• EXERCISE
With pictures omitted, restate the data word for word.

• RECORDS SUPPLIED
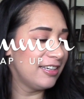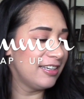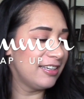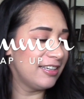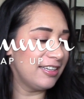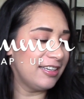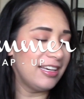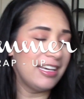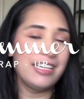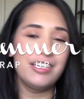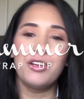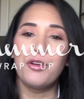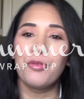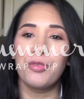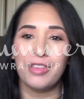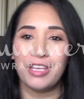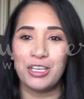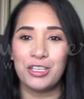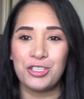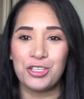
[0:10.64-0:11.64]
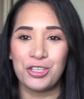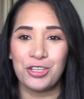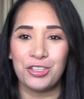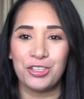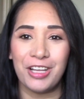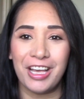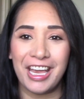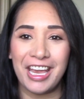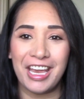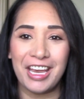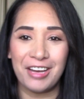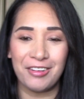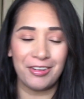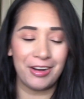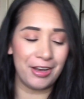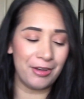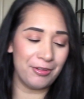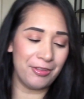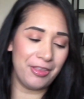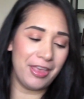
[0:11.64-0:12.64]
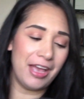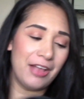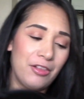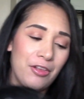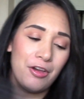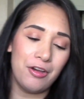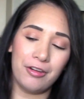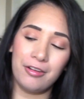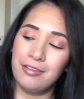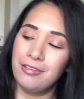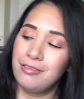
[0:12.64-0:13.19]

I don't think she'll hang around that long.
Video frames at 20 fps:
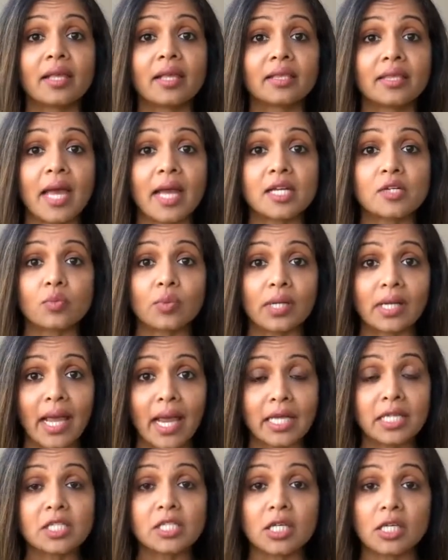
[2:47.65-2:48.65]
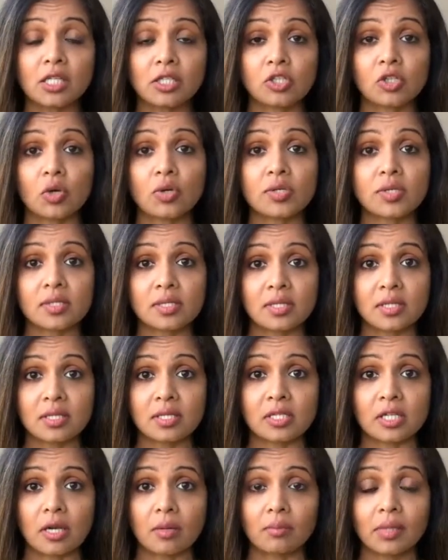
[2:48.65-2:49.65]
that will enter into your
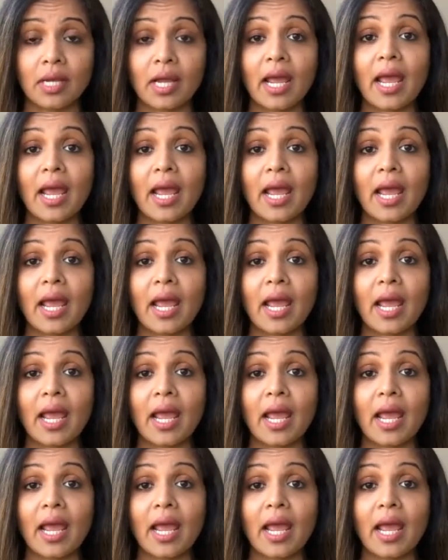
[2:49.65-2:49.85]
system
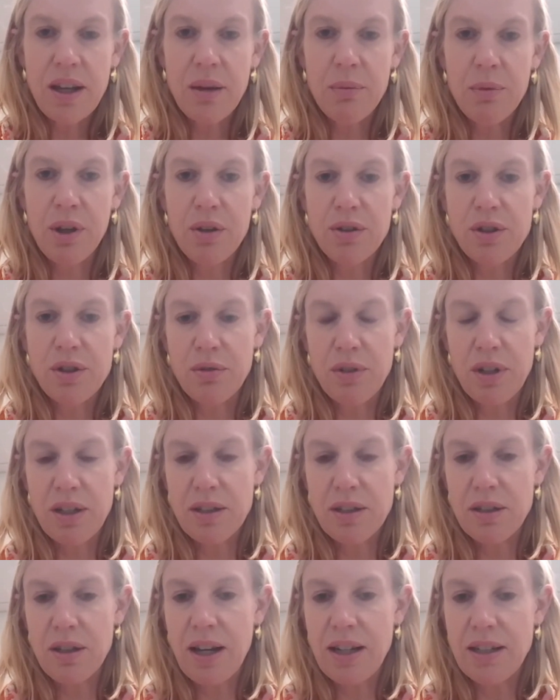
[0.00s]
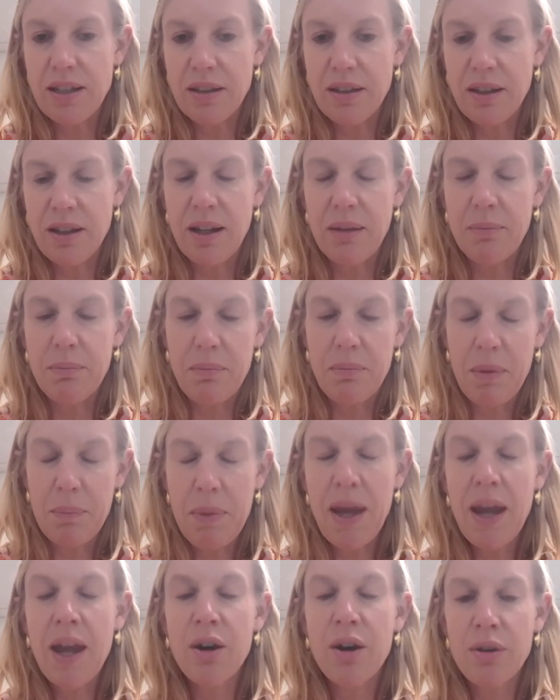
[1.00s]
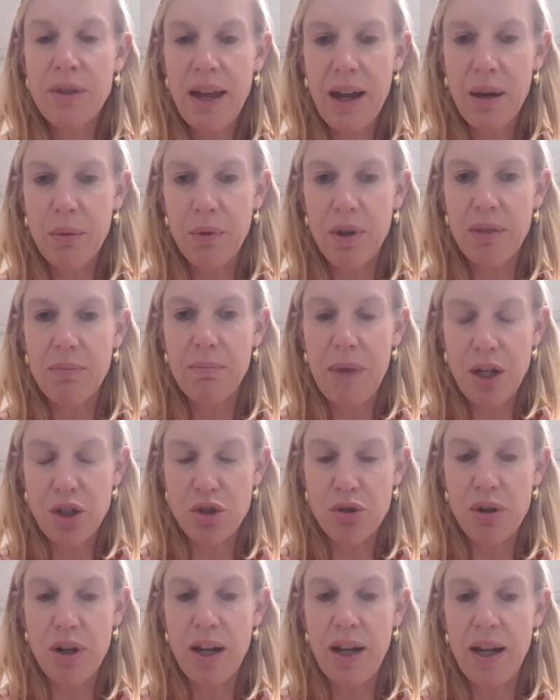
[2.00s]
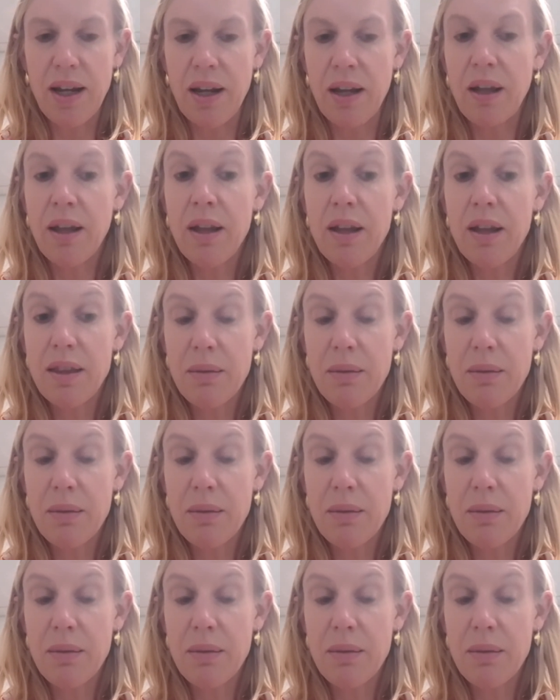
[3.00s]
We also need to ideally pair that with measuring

• WRITTEN RESPONSE
[0:10.64-0:11.64]
[0:11.64-0:12.64]
[0:12.64-0:13.19]

I don't think she'll hang around that long.
Video frames at 20 fps:
[2:47.65-2:48.65]
[2:48.65-2:49.65]
that will enter into your
[2:49.65-2:49.85]
system
[0.00s]
[1.00s]
[2.00s]
[3.00s]
We also need to ideally pair that with measuring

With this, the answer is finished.